• **EXTRACTED RECORDS**:
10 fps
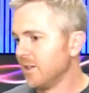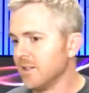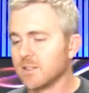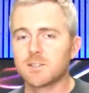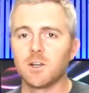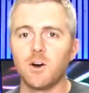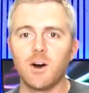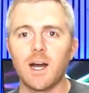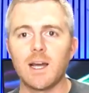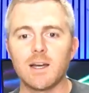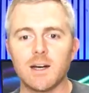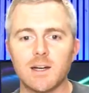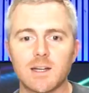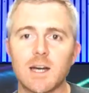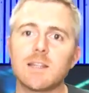so I uh,
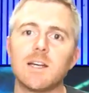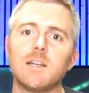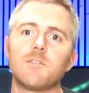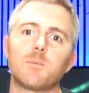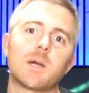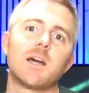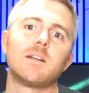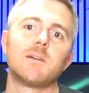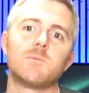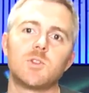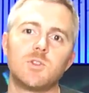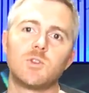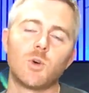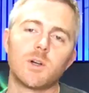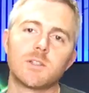got the idea from a guy named
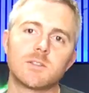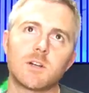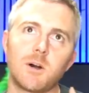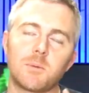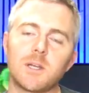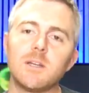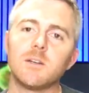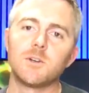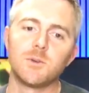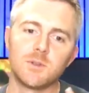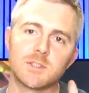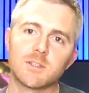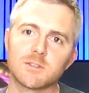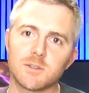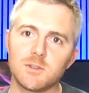Gordon Tarpley, who is
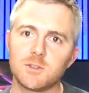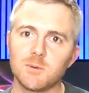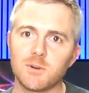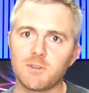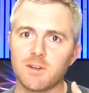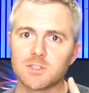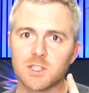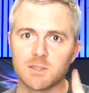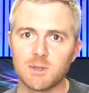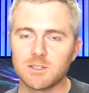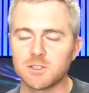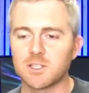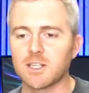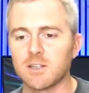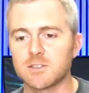also a YouTuber. If you haven't checked him out, you should
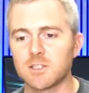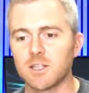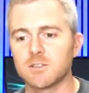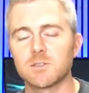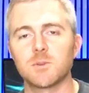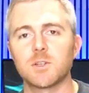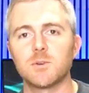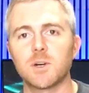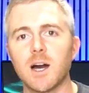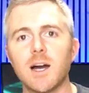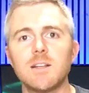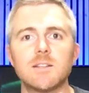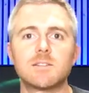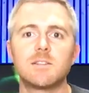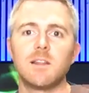check out his channel. He's a really cool guy. He
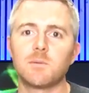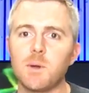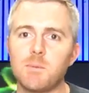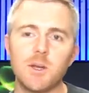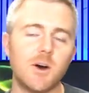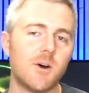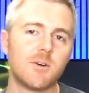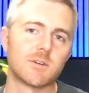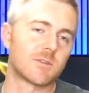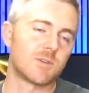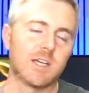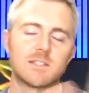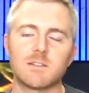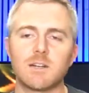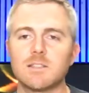does C three P O and creates
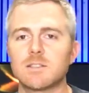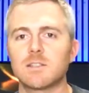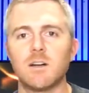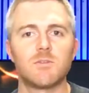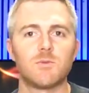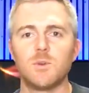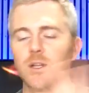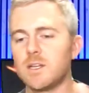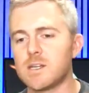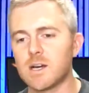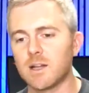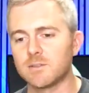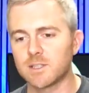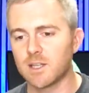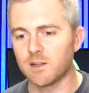all kinds of stuff. Really neat guy,
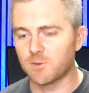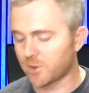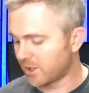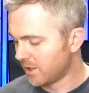lives in California.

• **WHAT NEEDS TO BE DONE**:
In the copy, include no pictures; everything else in the material should be written out exactly.

• **YOUR SOLUTION**:
10 fps
so I uh,
got the idea from a guy named
Gordon Tarpley, who is
also a YouTuber. If you haven't checked him out, you should
check out his channel. He's a really cool guy. He
does C three P O and creates
all kinds of stuff. Really neat guy,
lives in California.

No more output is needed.